++++ Working data

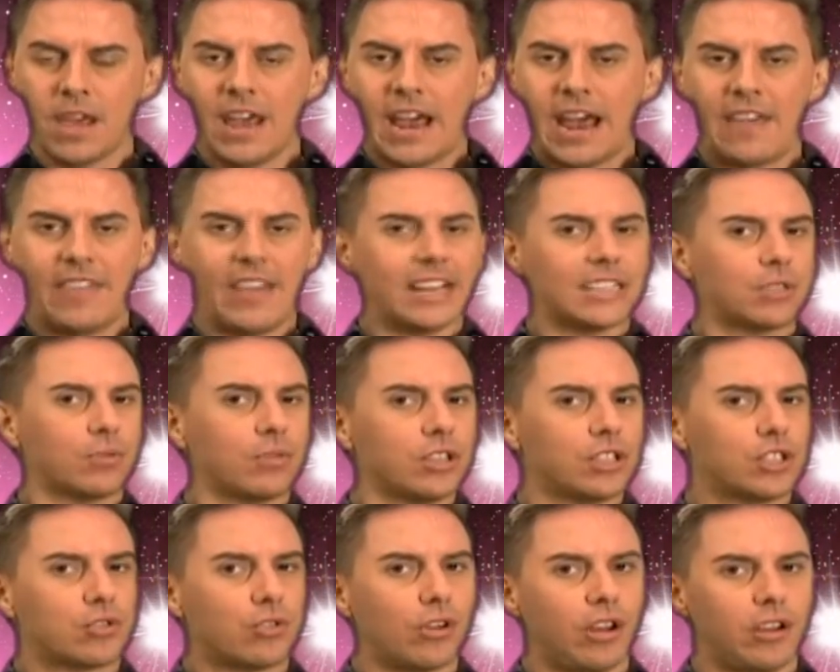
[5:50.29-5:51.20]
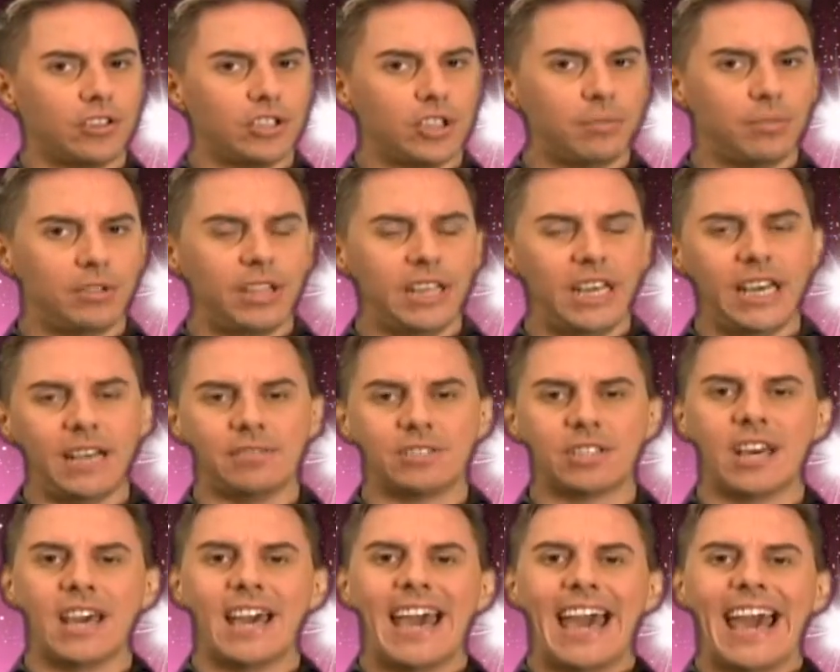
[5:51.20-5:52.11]
And that's what astrology
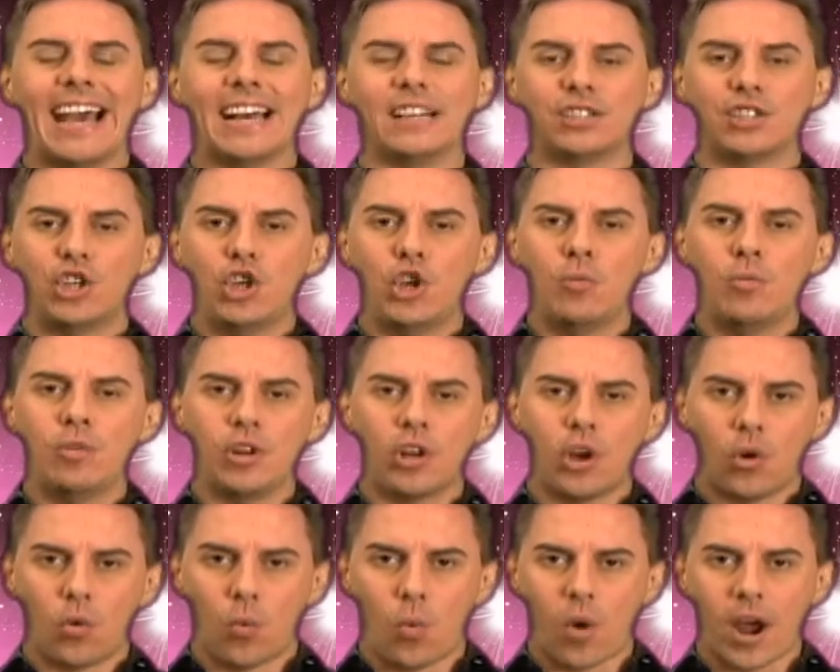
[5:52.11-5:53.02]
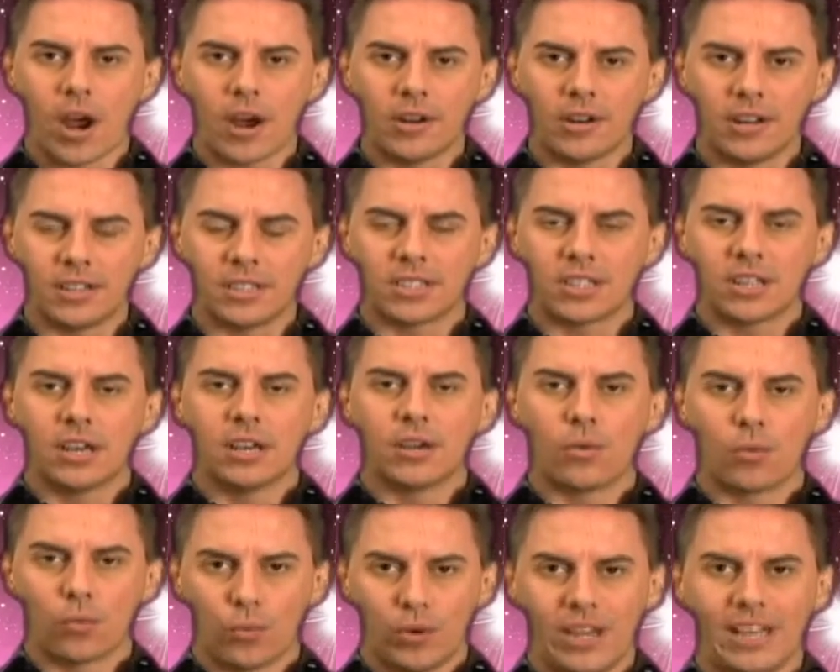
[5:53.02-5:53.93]
believes. As human awareness
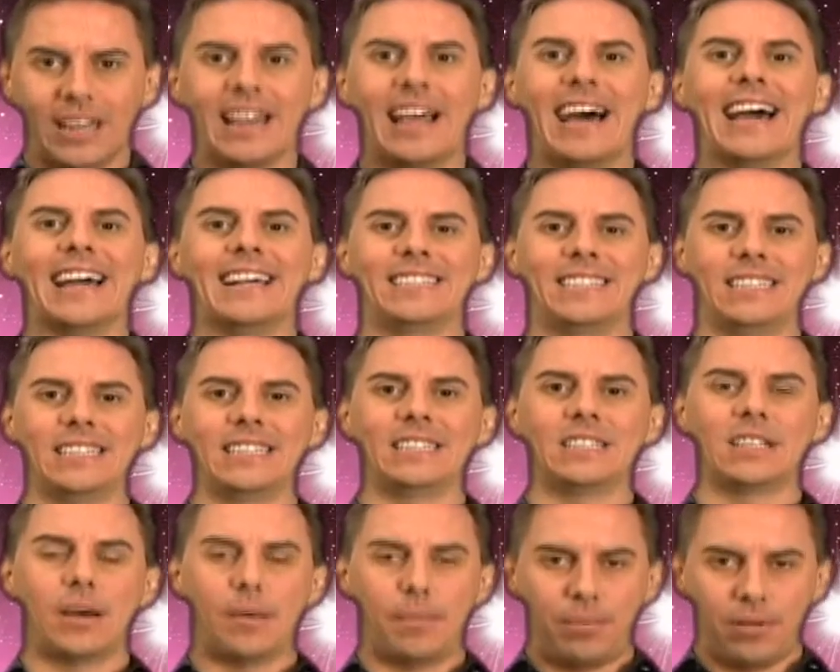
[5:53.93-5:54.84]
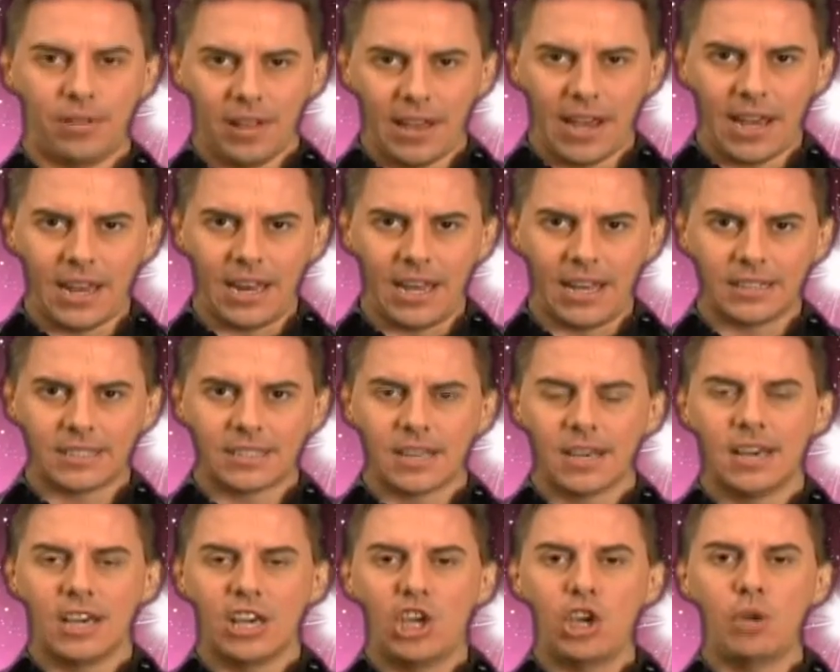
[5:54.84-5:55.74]
realizes a planet,
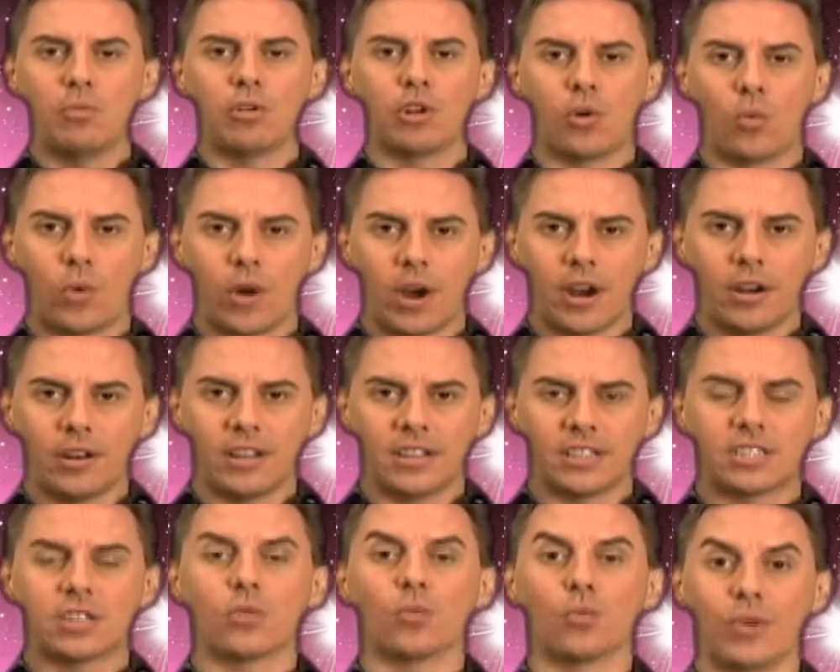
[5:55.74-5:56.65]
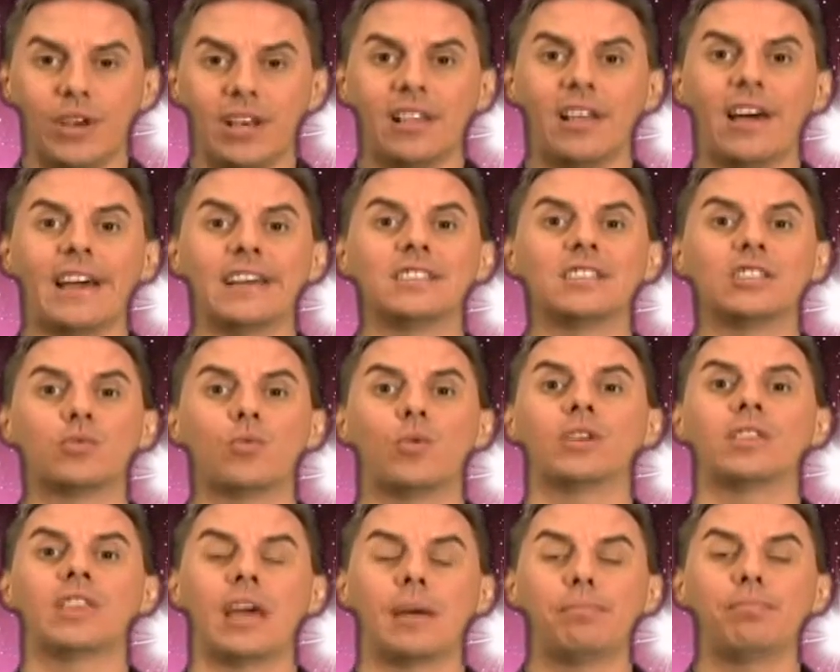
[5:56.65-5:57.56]
human awareness realizes
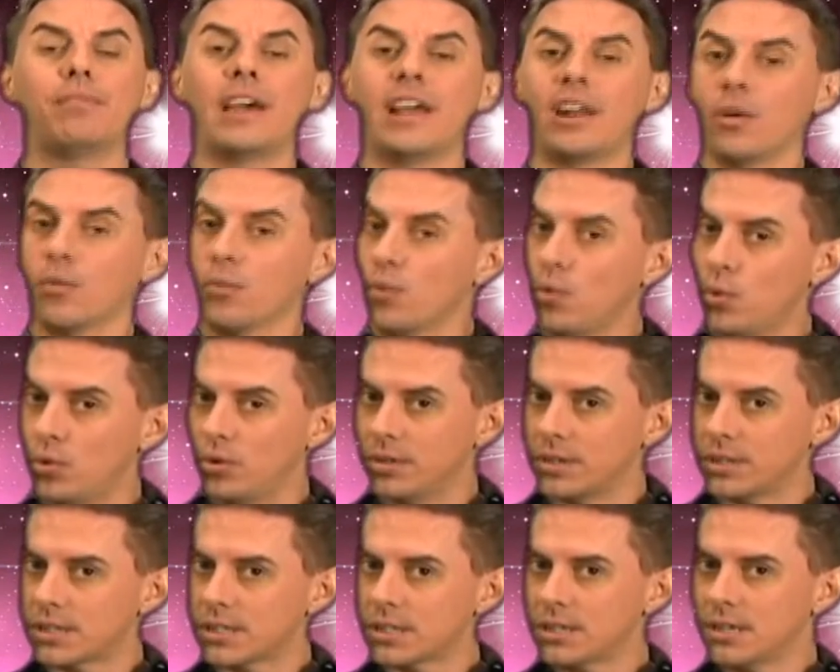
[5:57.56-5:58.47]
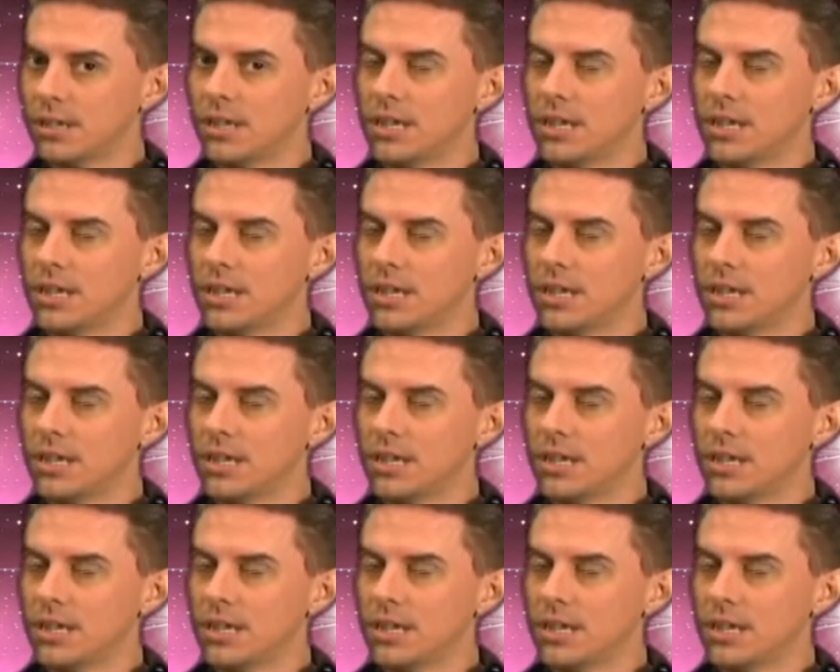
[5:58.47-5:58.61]
what that planet rules.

++++++++

◆ **Task requirements**
All of the material above should be reproduced exactly, except the pictures.

◆ **Response to the exercise**
[5:50.29-5:51.20]
[5:51.20-5:52.11]
And that's what astrology
[5:52.11-5:53.02]
[5:53.02-5:53.93]
believes. As human awareness
[5:53.93-5:54.84]
[5:54.84-5:55.74]
realizes a planet,
[5:55.74-5:56.65]
[5:56.65-5:57.56]
human awareness realizes
[5:57.56-5:58.47]
[5:58.47-5:58.61]
what that planet rules.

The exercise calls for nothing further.